When the scheduler misses the hardware
You deploy a Go service to a modern cloud instance. The machine has sixteen logical cores. Your metrics show the application is only utilizing two. You scale up the instance, but the throughput stays flat. The bottleneck is not your code. It is the scheduler's view of the hardware. Go's runtime decides how many operating system threads to keep alive for running goroutines. That decision is controlled by a single function: runtime.GOMAXPROCS.
What GOMAXPROCS actually controls
Goroutines are lightweight. You can spawn millions of them without exhausting memory. The operating system cannot handle millions of threads. Context switching that many would grind the CPU to a halt. Go solves this with a user-space scheduler. The scheduler takes your goroutines and multiplexes them onto a smaller pool of OS threads. GOMAXPROCS sets the size of that pool.
Think of a restaurant kitchen. Goroutines are incoming orders. OS threads are the chefs cooking them. GOMAXPROCS is the number of chefs you put on the floor. If you open fifty chef stations but only have five stoves, the extra stations sit empty. If you open two stations for fifty orders, the queue backs up and customers leave. The scheduler needs to know how many stoves you actually have.
Before Go 1.5, the default was one. Every Go program ran on a single OS thread unless you explicitly changed it. That caused widespread confusion. Go 1.5 changed the default to match the number of logical CPU cores. Today, you almost never need to touch this setting. The runtime detects your hardware and sets the pool size automatically.
Trust the scheduler. It knows your machine better than you do.
The basic interface
Here is the simplest way to read and change the setting. The function takes an integer and returns the previous value.
package main
import (
"fmt"
"runtime"
)
func main() {
// Pass 0 to read the current setting without changing it
// The runtime returns the active thread pool size
current := runtime.GOMAXPROCS(0)
fmt.Printf("Scheduler is using %d OS threads\n", current)
// Pass a positive integer to change the pool size
// The function returns the old value for logging or restoration
old := runtime.GOMAXPROCS(2)
fmt.Printf("Changed from %d to 2 threads\n", old)
}
The return value exists because configuration changes sometimes need to be tracked. You can log the previous state or restore it later. The convention in Go is to call this function once, at the very top of main, before any goroutines are spawned. Changing it while the scheduler is already running works, but it forces the runtime to rebalance work across threads. That rebalance adds overhead. Set it early and leave it alone.

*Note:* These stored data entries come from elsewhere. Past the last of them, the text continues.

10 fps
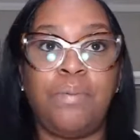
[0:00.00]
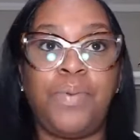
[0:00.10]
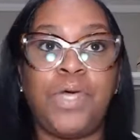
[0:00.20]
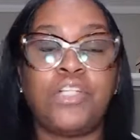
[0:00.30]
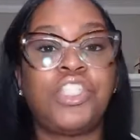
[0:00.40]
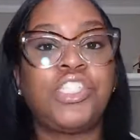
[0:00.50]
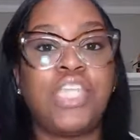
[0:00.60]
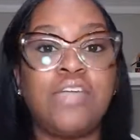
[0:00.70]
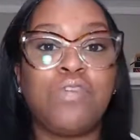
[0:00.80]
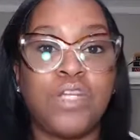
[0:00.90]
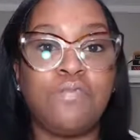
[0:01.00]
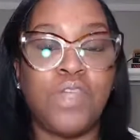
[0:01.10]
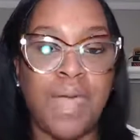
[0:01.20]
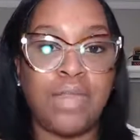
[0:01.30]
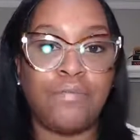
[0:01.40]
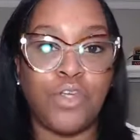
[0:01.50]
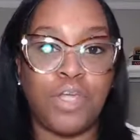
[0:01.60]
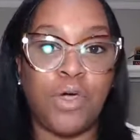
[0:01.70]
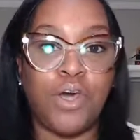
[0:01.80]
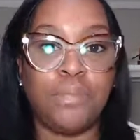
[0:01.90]
but just get rid of them out of your
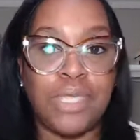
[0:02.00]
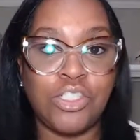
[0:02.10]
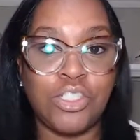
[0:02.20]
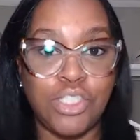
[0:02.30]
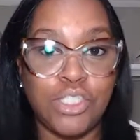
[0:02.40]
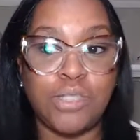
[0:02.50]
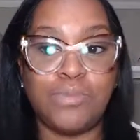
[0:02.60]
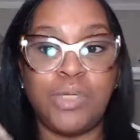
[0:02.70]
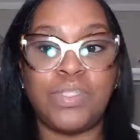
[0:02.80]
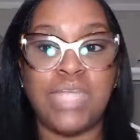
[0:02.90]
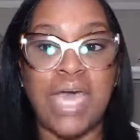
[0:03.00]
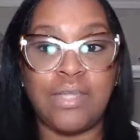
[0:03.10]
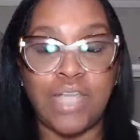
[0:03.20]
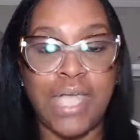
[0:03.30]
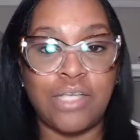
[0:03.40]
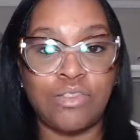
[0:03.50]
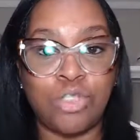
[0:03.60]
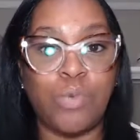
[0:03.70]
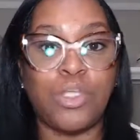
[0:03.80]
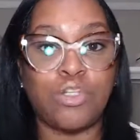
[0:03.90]
email automation system. So it's not like
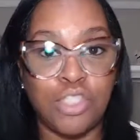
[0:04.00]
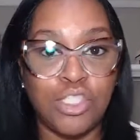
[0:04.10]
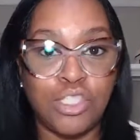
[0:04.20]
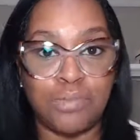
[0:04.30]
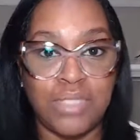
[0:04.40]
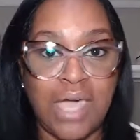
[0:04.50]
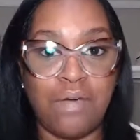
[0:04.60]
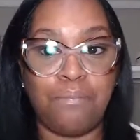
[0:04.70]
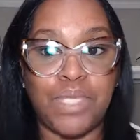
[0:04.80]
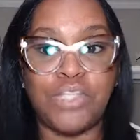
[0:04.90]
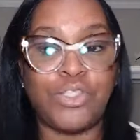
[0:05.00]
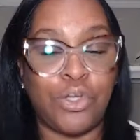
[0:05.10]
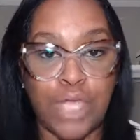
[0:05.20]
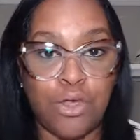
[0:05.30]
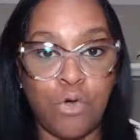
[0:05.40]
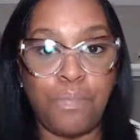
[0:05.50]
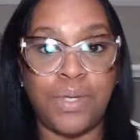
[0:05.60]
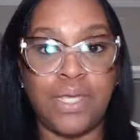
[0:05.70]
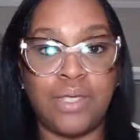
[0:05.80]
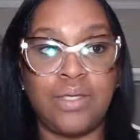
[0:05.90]
slowing your system down because they're not
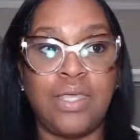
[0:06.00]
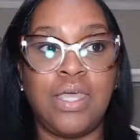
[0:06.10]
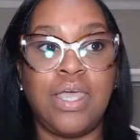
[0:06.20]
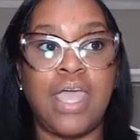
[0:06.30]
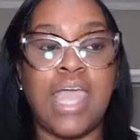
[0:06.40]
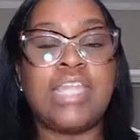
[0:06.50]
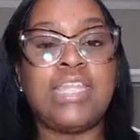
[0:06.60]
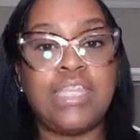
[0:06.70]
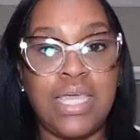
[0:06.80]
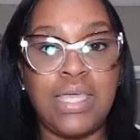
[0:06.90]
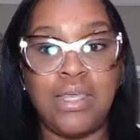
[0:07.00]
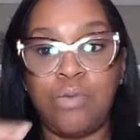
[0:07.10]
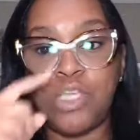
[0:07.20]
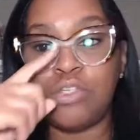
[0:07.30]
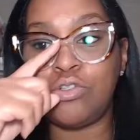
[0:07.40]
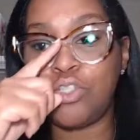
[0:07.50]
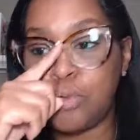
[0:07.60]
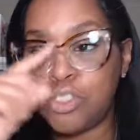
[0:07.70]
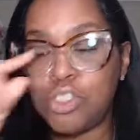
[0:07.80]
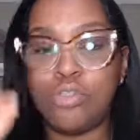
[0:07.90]
opening. And then what you
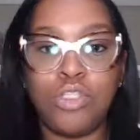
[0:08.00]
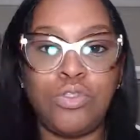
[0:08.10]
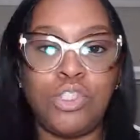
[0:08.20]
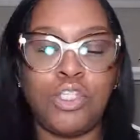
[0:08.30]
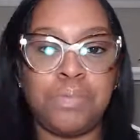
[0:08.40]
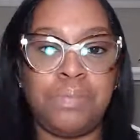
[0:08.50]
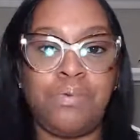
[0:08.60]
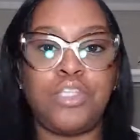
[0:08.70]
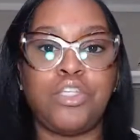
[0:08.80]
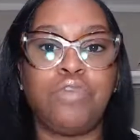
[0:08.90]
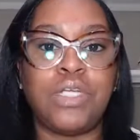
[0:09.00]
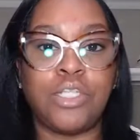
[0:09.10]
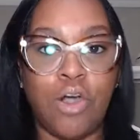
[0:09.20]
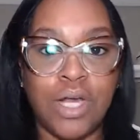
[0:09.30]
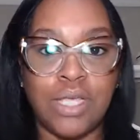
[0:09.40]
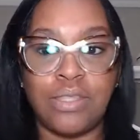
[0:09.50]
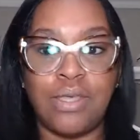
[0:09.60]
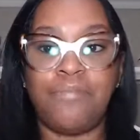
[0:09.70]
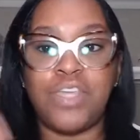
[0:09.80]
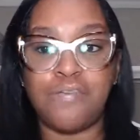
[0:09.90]
do is you use those people and you retarget
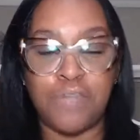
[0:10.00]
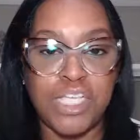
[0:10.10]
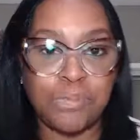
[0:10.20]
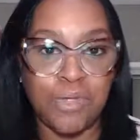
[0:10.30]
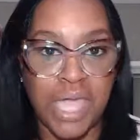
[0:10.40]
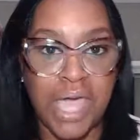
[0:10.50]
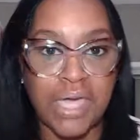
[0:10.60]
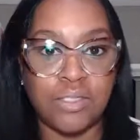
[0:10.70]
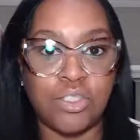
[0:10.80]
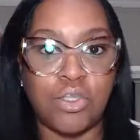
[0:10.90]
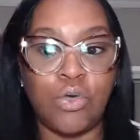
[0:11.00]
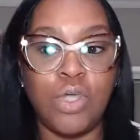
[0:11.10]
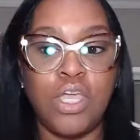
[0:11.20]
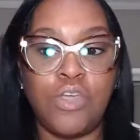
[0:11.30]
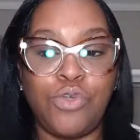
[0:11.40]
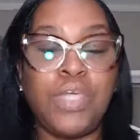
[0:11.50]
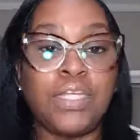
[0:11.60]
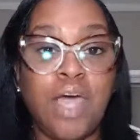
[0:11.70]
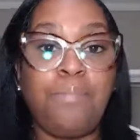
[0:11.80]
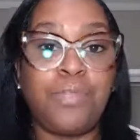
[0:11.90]
them via Facebook ads. So you
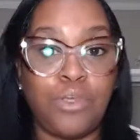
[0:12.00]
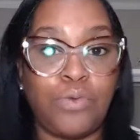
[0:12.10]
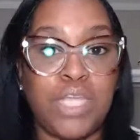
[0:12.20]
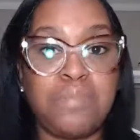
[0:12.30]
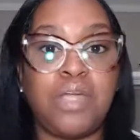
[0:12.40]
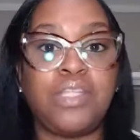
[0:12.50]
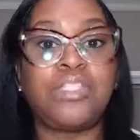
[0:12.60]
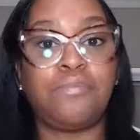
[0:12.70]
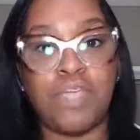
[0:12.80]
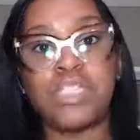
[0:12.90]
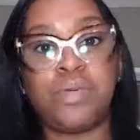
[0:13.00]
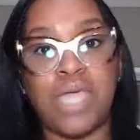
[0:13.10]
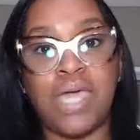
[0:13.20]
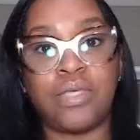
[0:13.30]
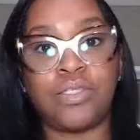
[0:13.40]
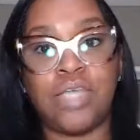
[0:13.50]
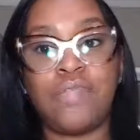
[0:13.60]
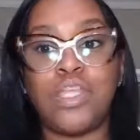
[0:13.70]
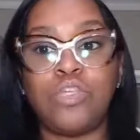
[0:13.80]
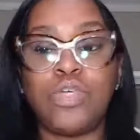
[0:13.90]
can upload email lists to Facebook ads,
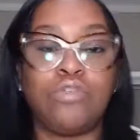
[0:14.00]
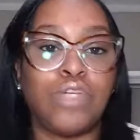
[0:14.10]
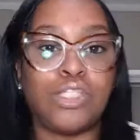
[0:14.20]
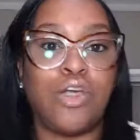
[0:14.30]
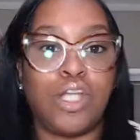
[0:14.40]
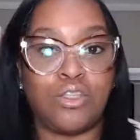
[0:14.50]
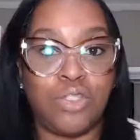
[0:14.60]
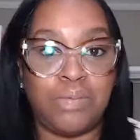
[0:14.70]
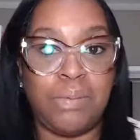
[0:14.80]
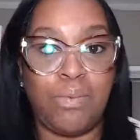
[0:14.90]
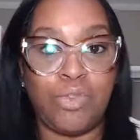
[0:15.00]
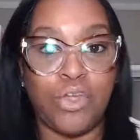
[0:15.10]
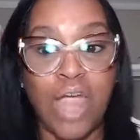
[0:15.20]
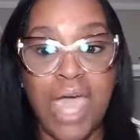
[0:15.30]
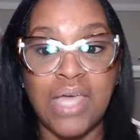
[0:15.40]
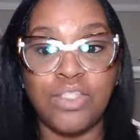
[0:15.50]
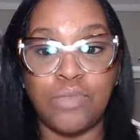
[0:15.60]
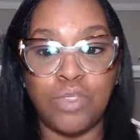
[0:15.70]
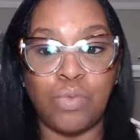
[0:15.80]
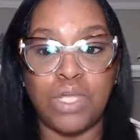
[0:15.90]
and then you can retarget those people with your ads
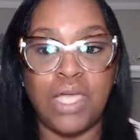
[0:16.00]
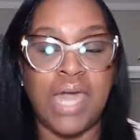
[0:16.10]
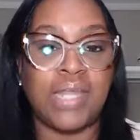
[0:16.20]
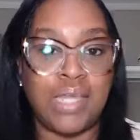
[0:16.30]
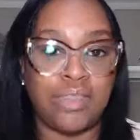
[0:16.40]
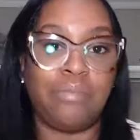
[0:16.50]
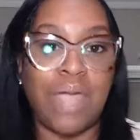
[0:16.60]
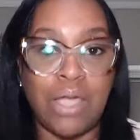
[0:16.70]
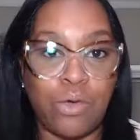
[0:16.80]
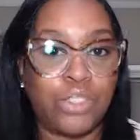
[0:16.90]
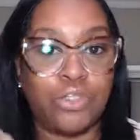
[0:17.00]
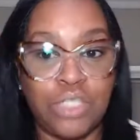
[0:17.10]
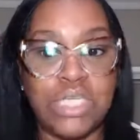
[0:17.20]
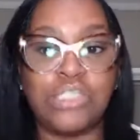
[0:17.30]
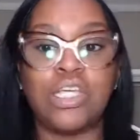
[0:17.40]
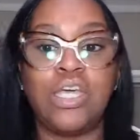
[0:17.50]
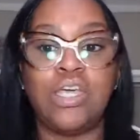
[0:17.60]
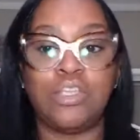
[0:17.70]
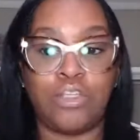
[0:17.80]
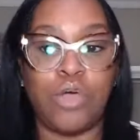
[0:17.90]
if you want to kind of get them back on your list,
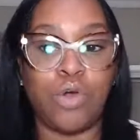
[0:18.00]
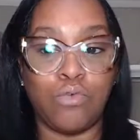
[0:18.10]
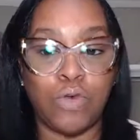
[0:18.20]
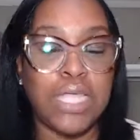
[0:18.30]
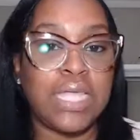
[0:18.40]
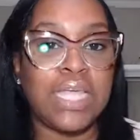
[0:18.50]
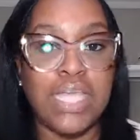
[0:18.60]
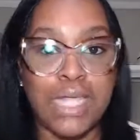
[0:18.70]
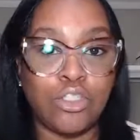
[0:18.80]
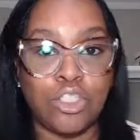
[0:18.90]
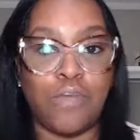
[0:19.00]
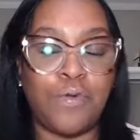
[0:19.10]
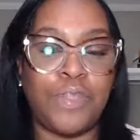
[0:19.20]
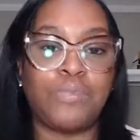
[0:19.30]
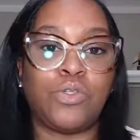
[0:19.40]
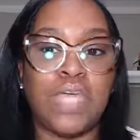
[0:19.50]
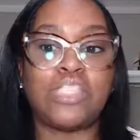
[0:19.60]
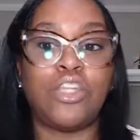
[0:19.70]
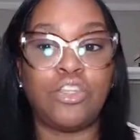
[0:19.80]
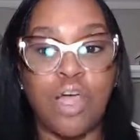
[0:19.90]
you know, or re-engage yourself with them. So
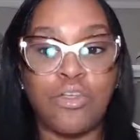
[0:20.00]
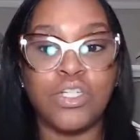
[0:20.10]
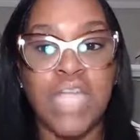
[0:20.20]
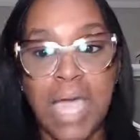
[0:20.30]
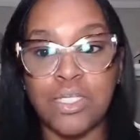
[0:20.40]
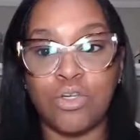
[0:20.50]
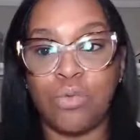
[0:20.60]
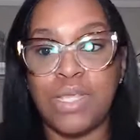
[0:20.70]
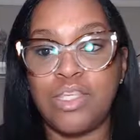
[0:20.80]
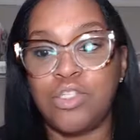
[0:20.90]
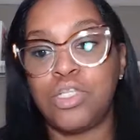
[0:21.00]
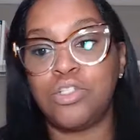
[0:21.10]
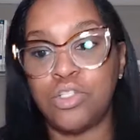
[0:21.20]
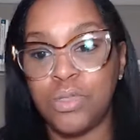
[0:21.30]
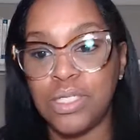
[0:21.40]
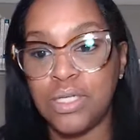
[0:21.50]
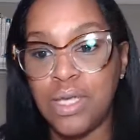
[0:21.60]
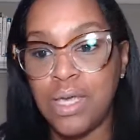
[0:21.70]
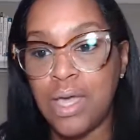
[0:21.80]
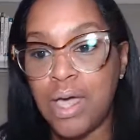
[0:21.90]
that's another tactic or way that you can do it.
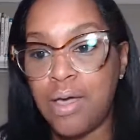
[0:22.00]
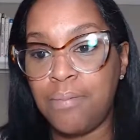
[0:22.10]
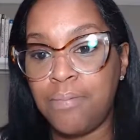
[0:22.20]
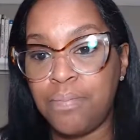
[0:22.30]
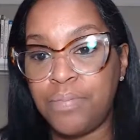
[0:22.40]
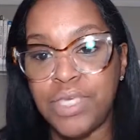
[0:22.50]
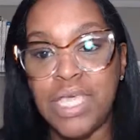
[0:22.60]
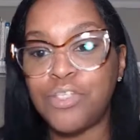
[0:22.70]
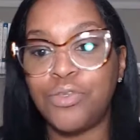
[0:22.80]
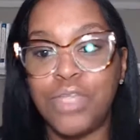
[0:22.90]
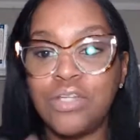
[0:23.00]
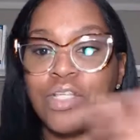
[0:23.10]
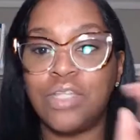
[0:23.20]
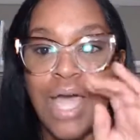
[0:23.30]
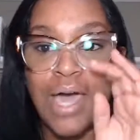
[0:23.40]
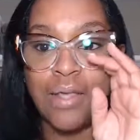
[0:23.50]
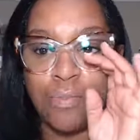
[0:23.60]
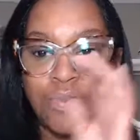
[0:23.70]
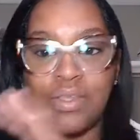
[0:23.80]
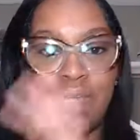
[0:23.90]
But yeah, so there's a lot.
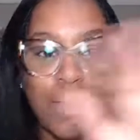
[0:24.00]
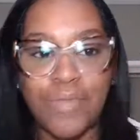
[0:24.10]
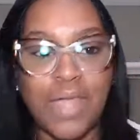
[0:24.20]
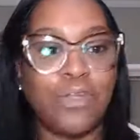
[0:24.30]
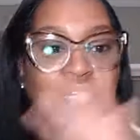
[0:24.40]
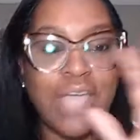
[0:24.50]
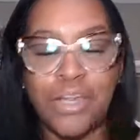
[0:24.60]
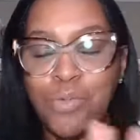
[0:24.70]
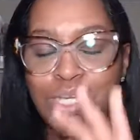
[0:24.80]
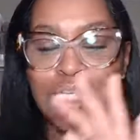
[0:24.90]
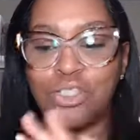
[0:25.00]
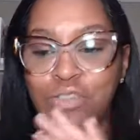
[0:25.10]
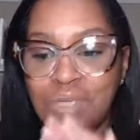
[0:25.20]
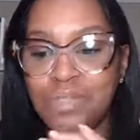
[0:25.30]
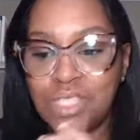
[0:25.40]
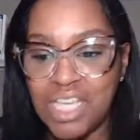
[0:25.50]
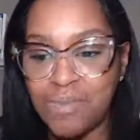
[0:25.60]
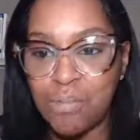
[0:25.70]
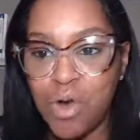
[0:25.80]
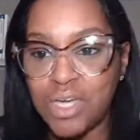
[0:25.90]
I don't want to get too deep into
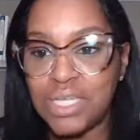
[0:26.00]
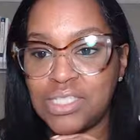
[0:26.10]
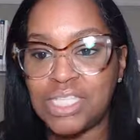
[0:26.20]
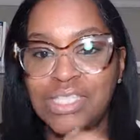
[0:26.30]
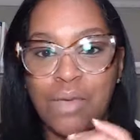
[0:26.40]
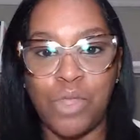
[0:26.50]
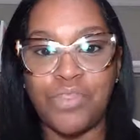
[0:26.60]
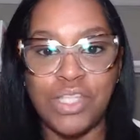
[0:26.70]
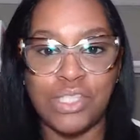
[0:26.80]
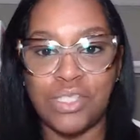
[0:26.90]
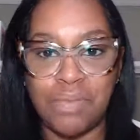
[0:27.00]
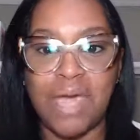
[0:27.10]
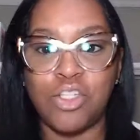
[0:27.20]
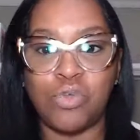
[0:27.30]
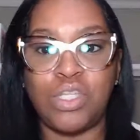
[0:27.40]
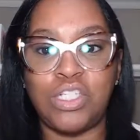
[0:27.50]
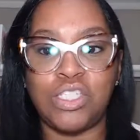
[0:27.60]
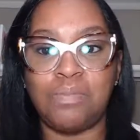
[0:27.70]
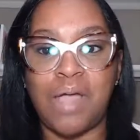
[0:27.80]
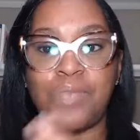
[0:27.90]
email marketing because that's not what this is about. It's really
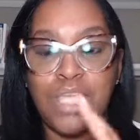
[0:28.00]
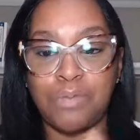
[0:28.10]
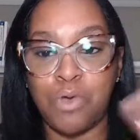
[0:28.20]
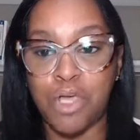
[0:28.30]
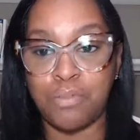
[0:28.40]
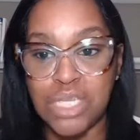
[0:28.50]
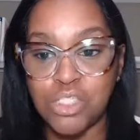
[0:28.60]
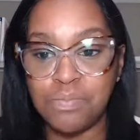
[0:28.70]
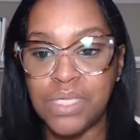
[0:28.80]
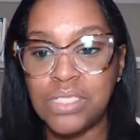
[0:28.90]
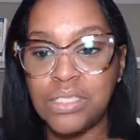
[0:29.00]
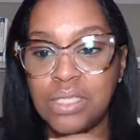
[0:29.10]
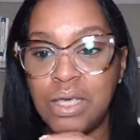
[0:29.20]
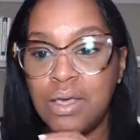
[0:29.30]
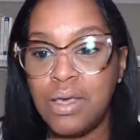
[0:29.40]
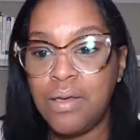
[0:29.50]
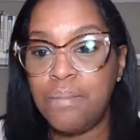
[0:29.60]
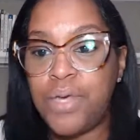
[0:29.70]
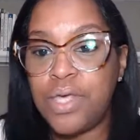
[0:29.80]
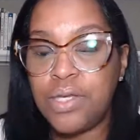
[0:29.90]
just about the email automation piece.
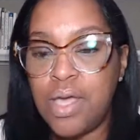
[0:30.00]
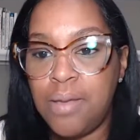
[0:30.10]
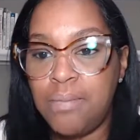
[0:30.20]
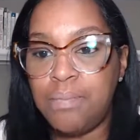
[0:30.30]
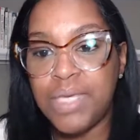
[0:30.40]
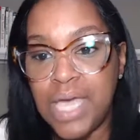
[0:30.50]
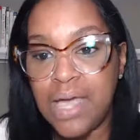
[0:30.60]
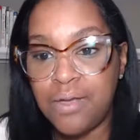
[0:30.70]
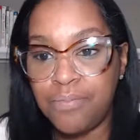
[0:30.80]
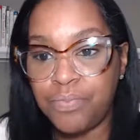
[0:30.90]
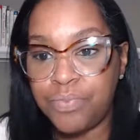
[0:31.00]
But yeah,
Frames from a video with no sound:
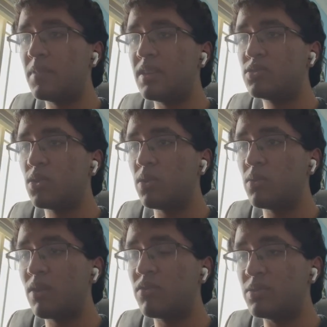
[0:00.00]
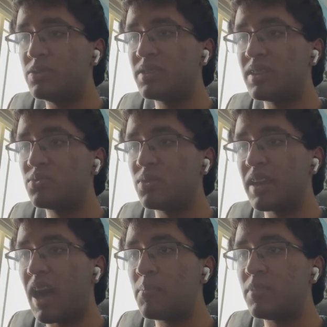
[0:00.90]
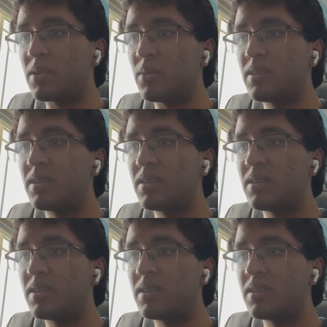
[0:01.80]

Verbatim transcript: this whole revolution that's really happening with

If you pass the wrong type, the compiler rejects the program with cannot use "4" (untyped string constant) as int value in argument. Go's type system catches configuration mistakes before they reach the scheduler.
How the scheduler uses the value
When your program starts, the Go runtime initializes its scheduler. It reads the GOMAXPROCS value and creates that many OS threads. Each thread runs a scheduler loop. The loop pulls goroutines from a global queue or a local per-thread queue. If a goroutine blocks on I/O, the thread hands it off to a system call handler and pulls the next goroutine from the queue. If a goroutine does heavy computation, the thread runs it until a preemption point or until the scheduler decides to move it to another thread.
The scheduler uses work-stealing. If one thread finishes its local queue, it steals work from a busy thread. This keeps all threads fed. GOMAXPROCS caps how many threads participate in this dance. The runtime does not create more OS threads than this number for running goroutines. System calls and network polls may spawn temporary threads, but those are separate from the main execution pool.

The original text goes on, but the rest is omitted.